##### Data for analysis #####

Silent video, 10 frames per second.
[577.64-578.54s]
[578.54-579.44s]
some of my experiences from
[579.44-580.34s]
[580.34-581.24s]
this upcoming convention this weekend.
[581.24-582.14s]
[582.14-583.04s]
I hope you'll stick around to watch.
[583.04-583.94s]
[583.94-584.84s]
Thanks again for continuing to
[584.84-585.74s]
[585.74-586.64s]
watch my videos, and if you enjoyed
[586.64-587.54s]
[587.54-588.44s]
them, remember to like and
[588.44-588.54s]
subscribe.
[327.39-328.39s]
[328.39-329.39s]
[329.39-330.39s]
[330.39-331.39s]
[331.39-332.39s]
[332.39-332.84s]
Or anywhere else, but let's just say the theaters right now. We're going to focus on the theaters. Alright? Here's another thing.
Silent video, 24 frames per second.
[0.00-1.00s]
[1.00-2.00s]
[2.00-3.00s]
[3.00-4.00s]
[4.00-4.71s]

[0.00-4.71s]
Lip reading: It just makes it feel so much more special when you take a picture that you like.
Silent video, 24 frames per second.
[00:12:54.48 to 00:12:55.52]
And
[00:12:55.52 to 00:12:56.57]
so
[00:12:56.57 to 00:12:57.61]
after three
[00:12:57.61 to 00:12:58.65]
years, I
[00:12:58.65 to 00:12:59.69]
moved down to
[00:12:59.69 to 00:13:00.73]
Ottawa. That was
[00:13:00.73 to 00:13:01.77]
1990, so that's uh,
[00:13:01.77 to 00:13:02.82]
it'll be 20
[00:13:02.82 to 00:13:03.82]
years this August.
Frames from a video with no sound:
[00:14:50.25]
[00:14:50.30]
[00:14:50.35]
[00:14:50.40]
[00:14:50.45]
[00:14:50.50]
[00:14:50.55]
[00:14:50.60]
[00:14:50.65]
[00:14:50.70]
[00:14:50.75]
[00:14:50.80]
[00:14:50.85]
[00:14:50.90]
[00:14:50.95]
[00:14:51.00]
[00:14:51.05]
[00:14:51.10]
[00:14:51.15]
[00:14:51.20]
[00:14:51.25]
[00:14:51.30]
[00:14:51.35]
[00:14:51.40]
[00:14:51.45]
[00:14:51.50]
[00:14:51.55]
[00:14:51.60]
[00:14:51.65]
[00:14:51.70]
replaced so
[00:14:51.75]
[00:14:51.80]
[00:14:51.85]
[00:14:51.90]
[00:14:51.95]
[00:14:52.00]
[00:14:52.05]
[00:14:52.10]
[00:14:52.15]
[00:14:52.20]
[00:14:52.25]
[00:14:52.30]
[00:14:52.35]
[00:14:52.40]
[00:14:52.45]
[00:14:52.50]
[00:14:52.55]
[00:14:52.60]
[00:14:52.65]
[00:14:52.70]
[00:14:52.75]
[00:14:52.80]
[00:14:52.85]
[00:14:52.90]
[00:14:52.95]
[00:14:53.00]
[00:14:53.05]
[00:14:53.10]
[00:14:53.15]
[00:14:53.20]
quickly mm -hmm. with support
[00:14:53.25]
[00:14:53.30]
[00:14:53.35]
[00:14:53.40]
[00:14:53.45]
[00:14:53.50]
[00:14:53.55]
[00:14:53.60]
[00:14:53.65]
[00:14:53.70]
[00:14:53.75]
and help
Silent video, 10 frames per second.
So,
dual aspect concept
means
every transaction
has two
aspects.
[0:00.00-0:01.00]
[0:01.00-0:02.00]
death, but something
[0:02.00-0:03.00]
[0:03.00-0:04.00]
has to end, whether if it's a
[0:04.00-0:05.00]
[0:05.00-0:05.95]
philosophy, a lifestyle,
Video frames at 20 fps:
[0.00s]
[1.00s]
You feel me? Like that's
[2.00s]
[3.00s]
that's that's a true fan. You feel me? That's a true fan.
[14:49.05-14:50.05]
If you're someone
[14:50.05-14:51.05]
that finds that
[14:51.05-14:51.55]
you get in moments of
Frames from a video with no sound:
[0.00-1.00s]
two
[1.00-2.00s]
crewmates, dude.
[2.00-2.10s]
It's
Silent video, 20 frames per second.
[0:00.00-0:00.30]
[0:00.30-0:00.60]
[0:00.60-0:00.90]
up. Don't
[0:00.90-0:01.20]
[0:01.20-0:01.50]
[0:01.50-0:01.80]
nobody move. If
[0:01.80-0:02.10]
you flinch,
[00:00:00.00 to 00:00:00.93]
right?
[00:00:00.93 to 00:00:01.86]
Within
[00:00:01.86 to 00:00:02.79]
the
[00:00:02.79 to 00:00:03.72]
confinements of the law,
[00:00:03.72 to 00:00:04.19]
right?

#####

▶ [Exercise goal]: Please give back the records exactly as written, beginning at the first line and including the line that holds "[0.00-4.71s]" as the last.

▶ [Exercise solution]:
Silent video, 10 frames per second.
[577.64-578.54s]
[578.54-579.44s]
some of my experiences from
[579.44-580.34s]
[580.34-581.24s]
this upcoming convention this weekend.
[581.24-582.14s]
[582.14-583.04s]
I hope you'll stick around to watch.
[583.04-583.94s]
[583.94-584.84s]
Thanks again for continuing to
[584.84-585.74s]
[585.74-586.64s]
watch my videos, and if you enjoyed
[586.64-587.54s]
[587.54-588.44s]
them, remember to like and
[588.44-588.54s]
subscribe.
[327.39-328.39s]
[328.39-329.39s]
[329.39-330.39s]
[330.39-331.39s]
[331.39-332.39s]
[332.39-332.84s]
Or anywhere else, but let's just say the theaters right now. We're going to focus on the theaters. Alright? Here's another thing.
Silent video, 24 frames per second.
[0.00-1.00s]
[1.00-2.00s]
[2.00-3.00s]
[3.00-4.00s]
[4.00-4.71s]

[0.00-4.71s]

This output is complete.